Engineering a Smarter Living Drug

The technology behind MB-105 is CAR-T cell therapy, a revolutionary approach that reprograms a patient's own immune T-cells into cancer-killing machines. These engineered cells, often called a "living drug," are infused back into the patient to seek and destroy malignant cells. While CAR-T has been transformative for B-cell cancers, applying it to T-cell malignancies has been fraught with a unique challenge: fratricide. Because the engineered CAR-T cells are themselves T-cells, they can carry the same surface protein as the cancer, causing them to attack and destroy each other before they can mount an effective attack on the tumor.

March Biosciences' innovation lies in its proprietary design targeting CD5, a protein found on most malignant T-cells. The therapy has been engineered to effectively target these cancerous cells while demonstrating robust expansion and persistence in the body—a key indicator of a durable response.
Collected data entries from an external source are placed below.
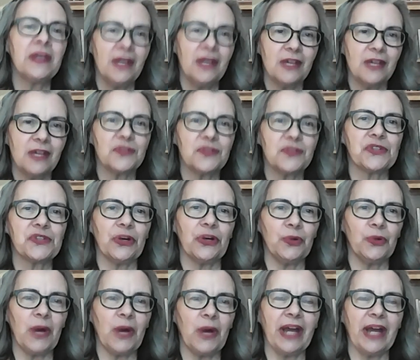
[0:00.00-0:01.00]

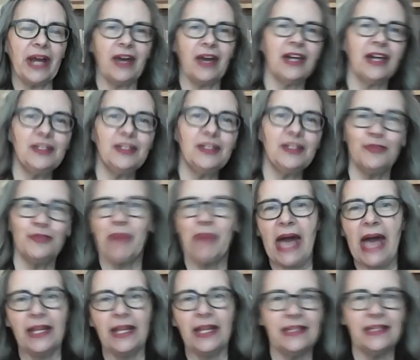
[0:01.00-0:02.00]
So I kind of
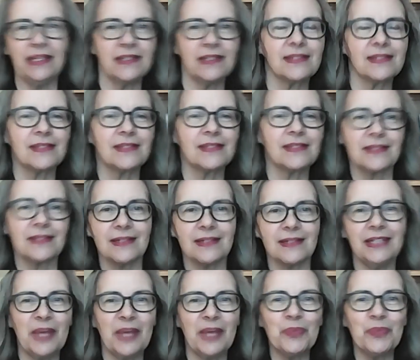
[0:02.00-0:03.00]
balance a
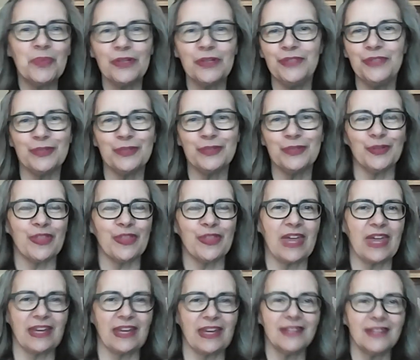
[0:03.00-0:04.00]
number of different
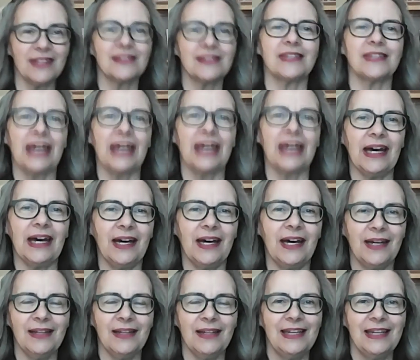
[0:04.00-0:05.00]
things,
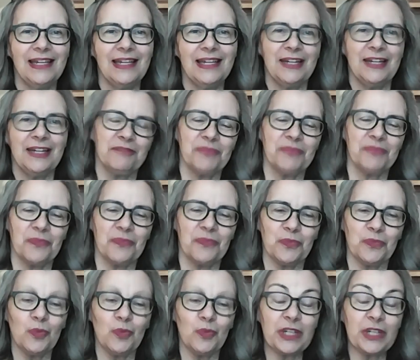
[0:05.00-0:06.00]

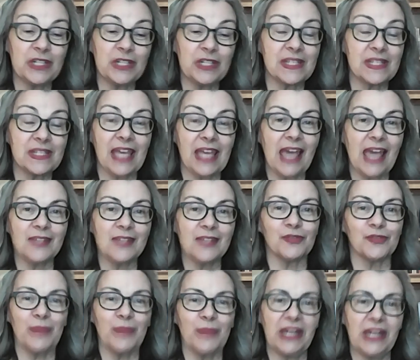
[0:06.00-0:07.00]
which is the case
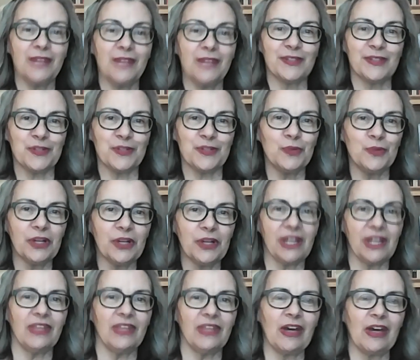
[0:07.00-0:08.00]
for many of us who
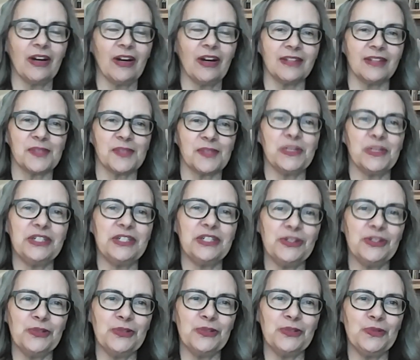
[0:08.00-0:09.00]
work in the arts. We
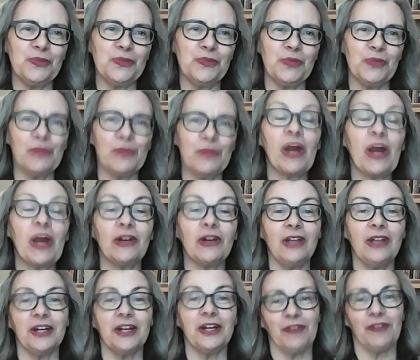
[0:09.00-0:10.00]
wear a
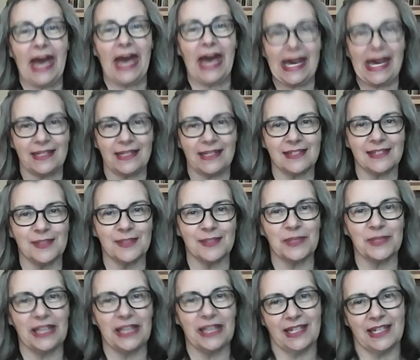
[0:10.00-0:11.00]
lot of hats, as
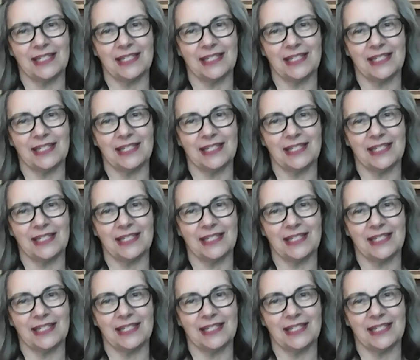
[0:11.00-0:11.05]
we like to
The data presented at ASH showed that the engineered cells comprised a mean of 75% of all circulating T-cells by day 14 post-infusion and persisted beyond day 28, suggesting a powerful and sustained anti-cancer effect.

"The 100% complete response rate we’ve observed in the evaluable primary cohort, along with the favorable safety profile and robust CAR-T expansion, gives us tremendous confidence as we advance this potentially transformative therapy,” said Sarah Hein, Co-Founder and Chief Executive Officer of March Biosciences. This confidence is bolstered by an acceptable safety profile, a critical hurdle for any new CAR-T therapy, which can sometimes cause severe side effects like cytokine release syndrome (CRS).
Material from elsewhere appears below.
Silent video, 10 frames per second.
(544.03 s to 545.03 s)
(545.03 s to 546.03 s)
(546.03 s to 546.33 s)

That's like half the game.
From Academic Spinoff to Commercial Contender

March Biosciences' journey is a classic tale of modern biotech innovation. Launched from the prestigious Center for Cell and Gene Therapy—a collaboration between Baylor College of Medicine, Houston Methodist Hospital, and Texas Children’s Hospital—the company has successfully translated cutting-edge academic research into a promising clinical asset. With over $53 million raised from venture financing and grants from institutions like the Cancer Prevention & Research Institute of Texas (CPRIT), the company has built a solid foundation to navigate the costly and complex path of drug development.
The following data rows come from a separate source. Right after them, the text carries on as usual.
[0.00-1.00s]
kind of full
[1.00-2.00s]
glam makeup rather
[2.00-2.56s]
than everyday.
Crucially, the company has also been savvy in its regulatory strategy. MB-105 has received both Orphan Drug Designation and Regenerative Medicine Advanced Therapy (RMAT) Designation from the U.S. Food and Drug Administration (FDA). This combination is a powerful accelerator. Orphan Drug status provides seven years of market exclusivity upon approval, a vital incentive for developing treatments for rare diseases. More immediately, the RMAT designation allows for more frequent communication with the FDA and eligibility for accelerated approval, potentially shortening the timeline from clinical trial to patient access.

These designations signal that the FDA recognizes both the dire need for new T-cell lymphoma treatments and the potential for MB-105 to fundamentally change the standard of care. For investors and potential partners, this de-risks the regulatory pathway and elevates March Bio from a scientific curiosity to a serious commercial contender.

The journey for MB-105 is far from over. The data, while spectacular, is from an early safety cohort of just five evaluable patients. The Phase 2 trial is now advancing and enrolling more patients, and the durability of these complete responses will be the key metric to watch. The company anticipates presenting updated results at medical conferences in 2026, which will be scrutinized by clinicians, competitors, and the market. Still, for a disease defined by disappointment, this early, perfect score represents the most significant innovation in years and a powerful new reason for optimism.